My eyes fill with tears. 

"Why do you do it?" I ask, "Why do you fight everybody? Why do you never do what you're told, by people who only want to help you?"

"I want my independence." she says. I understand, of course. And I know she'll never go easy. Her sheer bloody-mindedness is keeping her going. So she will continue: in discomfort, bloody knuckled and bare toothed, she'll go out fighting. She is, by any metric save her own, the least independent woman in the world. She can't cook a meal, or take off her shoes. She can barely make it to the toilet on her own, and she certainly can't put herself to bed. This is the independence she has. Her agency is in tight rules and proper preparations. It is the last arrow in her quiver. Insisting on everything being done to a shifting series of specifications. I wish she would listen. I wish she could be reasoned with. 

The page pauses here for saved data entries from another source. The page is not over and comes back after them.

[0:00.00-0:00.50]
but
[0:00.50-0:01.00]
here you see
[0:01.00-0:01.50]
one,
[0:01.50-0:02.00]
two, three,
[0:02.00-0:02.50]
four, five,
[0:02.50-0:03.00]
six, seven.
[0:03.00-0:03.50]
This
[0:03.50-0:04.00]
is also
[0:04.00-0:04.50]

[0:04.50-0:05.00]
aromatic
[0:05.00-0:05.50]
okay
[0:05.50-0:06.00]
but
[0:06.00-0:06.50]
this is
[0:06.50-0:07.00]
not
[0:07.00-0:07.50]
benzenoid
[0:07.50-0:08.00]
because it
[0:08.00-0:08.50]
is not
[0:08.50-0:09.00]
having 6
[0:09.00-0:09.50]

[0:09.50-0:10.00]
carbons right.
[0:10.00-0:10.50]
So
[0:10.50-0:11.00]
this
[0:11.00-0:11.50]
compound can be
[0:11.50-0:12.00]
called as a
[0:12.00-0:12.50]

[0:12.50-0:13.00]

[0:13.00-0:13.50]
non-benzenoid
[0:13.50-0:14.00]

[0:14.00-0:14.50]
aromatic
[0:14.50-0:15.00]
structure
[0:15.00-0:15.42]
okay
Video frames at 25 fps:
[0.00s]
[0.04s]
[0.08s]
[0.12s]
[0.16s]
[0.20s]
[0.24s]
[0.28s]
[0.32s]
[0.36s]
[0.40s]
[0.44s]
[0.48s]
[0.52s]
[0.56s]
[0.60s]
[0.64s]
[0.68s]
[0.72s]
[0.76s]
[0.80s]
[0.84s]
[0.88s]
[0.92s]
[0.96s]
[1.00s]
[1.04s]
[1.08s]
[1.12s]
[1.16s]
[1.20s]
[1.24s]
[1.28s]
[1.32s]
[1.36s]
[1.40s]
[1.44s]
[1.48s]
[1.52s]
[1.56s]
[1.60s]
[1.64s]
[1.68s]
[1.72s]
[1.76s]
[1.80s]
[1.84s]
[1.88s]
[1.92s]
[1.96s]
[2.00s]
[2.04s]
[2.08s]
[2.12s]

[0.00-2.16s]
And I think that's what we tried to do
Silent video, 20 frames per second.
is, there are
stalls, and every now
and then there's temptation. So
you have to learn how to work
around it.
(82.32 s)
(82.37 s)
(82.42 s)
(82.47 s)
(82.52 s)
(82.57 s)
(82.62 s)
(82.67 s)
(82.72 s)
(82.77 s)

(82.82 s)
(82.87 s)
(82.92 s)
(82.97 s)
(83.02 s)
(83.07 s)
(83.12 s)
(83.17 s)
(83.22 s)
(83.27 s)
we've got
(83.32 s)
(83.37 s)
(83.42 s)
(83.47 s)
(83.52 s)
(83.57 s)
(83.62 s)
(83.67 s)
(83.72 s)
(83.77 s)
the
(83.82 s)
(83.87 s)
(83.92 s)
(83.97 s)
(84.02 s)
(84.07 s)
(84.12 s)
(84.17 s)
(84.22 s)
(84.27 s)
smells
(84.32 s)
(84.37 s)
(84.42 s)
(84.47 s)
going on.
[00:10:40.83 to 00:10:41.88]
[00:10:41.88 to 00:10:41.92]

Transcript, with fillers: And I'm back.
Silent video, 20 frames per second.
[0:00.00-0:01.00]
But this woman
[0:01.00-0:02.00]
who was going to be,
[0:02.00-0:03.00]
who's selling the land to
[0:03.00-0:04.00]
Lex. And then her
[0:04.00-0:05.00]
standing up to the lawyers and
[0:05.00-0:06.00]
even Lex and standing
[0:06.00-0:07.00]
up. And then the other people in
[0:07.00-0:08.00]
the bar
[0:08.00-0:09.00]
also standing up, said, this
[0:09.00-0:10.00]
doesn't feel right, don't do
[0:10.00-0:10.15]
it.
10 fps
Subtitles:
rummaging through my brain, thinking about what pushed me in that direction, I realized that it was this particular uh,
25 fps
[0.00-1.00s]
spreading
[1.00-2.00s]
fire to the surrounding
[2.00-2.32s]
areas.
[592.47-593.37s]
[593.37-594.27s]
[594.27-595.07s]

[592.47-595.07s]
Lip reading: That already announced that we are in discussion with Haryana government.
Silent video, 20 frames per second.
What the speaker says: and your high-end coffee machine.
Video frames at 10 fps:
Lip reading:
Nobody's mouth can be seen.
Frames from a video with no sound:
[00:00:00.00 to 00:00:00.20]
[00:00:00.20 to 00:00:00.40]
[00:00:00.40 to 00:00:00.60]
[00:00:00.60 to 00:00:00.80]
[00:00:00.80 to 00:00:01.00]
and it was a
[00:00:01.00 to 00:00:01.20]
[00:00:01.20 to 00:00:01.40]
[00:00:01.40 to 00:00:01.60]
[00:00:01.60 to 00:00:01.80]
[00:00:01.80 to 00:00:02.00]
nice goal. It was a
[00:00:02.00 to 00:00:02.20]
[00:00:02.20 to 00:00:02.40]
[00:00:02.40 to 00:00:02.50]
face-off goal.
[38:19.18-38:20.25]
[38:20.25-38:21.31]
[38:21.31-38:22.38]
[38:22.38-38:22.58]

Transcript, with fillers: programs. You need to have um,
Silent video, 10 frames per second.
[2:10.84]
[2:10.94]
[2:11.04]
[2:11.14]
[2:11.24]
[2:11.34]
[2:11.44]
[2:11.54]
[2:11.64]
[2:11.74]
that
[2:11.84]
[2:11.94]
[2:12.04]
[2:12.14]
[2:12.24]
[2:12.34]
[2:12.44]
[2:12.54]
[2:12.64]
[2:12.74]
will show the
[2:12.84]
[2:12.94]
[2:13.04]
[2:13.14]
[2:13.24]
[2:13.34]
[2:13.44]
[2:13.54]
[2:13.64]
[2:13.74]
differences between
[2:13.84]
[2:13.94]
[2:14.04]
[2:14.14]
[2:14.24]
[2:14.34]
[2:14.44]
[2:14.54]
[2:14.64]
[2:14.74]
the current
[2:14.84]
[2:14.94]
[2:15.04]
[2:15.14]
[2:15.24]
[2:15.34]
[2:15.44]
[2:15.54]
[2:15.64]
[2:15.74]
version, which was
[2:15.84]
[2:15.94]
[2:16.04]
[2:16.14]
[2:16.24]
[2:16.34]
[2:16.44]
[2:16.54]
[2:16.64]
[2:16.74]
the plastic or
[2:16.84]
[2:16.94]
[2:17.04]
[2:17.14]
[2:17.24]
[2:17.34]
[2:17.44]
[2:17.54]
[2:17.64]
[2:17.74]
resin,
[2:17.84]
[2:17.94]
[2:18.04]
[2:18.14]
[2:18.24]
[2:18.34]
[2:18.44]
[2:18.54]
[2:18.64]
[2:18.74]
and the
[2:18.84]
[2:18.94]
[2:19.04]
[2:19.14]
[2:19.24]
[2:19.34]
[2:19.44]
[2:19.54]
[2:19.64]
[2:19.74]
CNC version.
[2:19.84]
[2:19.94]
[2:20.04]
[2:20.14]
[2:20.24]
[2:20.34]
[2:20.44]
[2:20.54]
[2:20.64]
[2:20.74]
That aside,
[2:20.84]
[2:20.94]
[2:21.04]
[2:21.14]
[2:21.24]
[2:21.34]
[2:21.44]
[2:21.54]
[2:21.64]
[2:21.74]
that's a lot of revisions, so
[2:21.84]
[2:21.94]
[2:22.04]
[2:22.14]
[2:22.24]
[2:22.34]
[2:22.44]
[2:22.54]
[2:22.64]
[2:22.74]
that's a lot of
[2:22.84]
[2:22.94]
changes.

But I also admire her stoicism, her rigid toughness. She is religious in a way that I am not, and she has faith. She will put up with soreness, disapproval, weeping carers, indignity and expense in order to chase down this phantom of freedom. My mother thinks she's always right, despite a lifetime of contrary evidence. It's admirable. She has proper steel. She is tough as old boots. 

I am not tough and leave in tears. I live in a different country. She's frail and old and doing nothing to stay alive. She hides her medicine like a child. She knows there will be no consequences when she is found out, so why should she do the thing she doesn't want to do? Every time I leave its at the back of my mind that I might not see her again. So I weep all the way to the station and Susan holds my hand. 

Within a week mum's back in hospital, this time with pleurisy and pneumonia. Her phone is on vibrate. Of course. They extract two litres of fluid from her lung. She must have been in pain the entire time we were there and said nothing. Edward calls an ambulance on her and when they arrive she attempts to get rid of them insisting she's fine. 

She's in the hospital now and, finally, admits she needs to be there. She must be really sick for that to happen.